§ What you have to do
Transcribe, word for word, every line from the one containing "[0:07.00-0:08.00]" through the final line of the records, and omit the pictures.

Stored data entries:

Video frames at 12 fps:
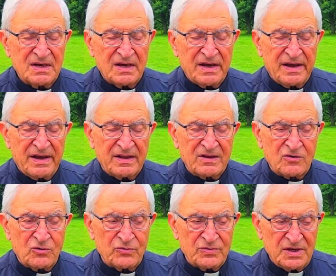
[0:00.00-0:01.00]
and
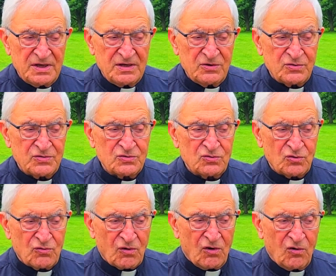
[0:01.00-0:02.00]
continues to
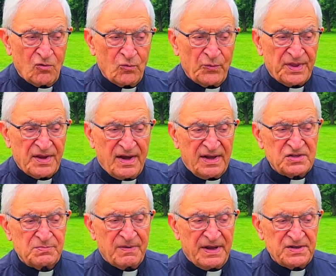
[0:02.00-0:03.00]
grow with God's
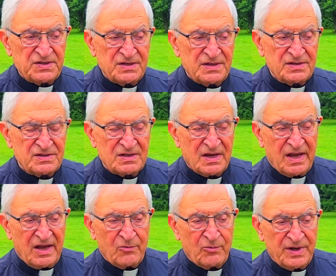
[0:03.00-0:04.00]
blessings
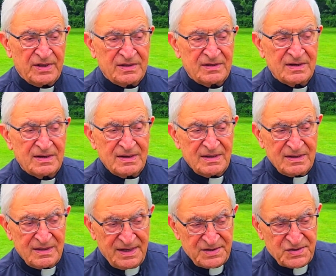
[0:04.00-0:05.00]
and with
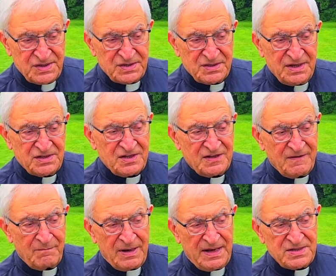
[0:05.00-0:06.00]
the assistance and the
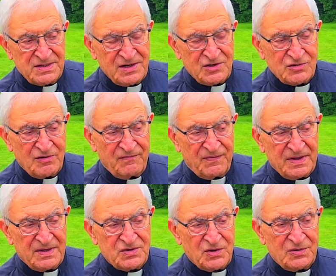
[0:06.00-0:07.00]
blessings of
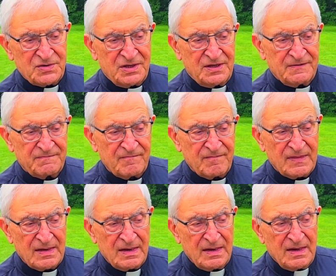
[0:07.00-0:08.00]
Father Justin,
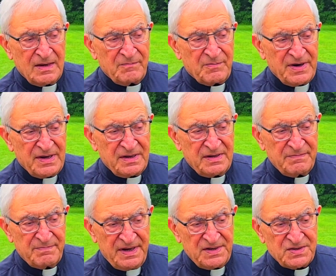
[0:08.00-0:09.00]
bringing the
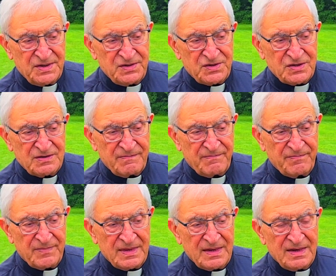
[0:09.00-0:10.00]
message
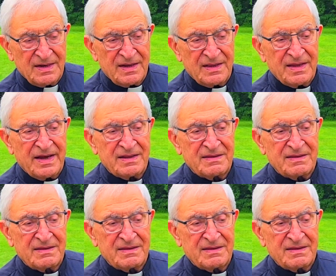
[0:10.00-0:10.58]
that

§ Expected answer
[0:07.00-0:08.00]
Father Justin,
[0:08.00-0:09.00]
bringing the
[0:09.00-0:10.00]
message
[0:10.00-0:10.58]
that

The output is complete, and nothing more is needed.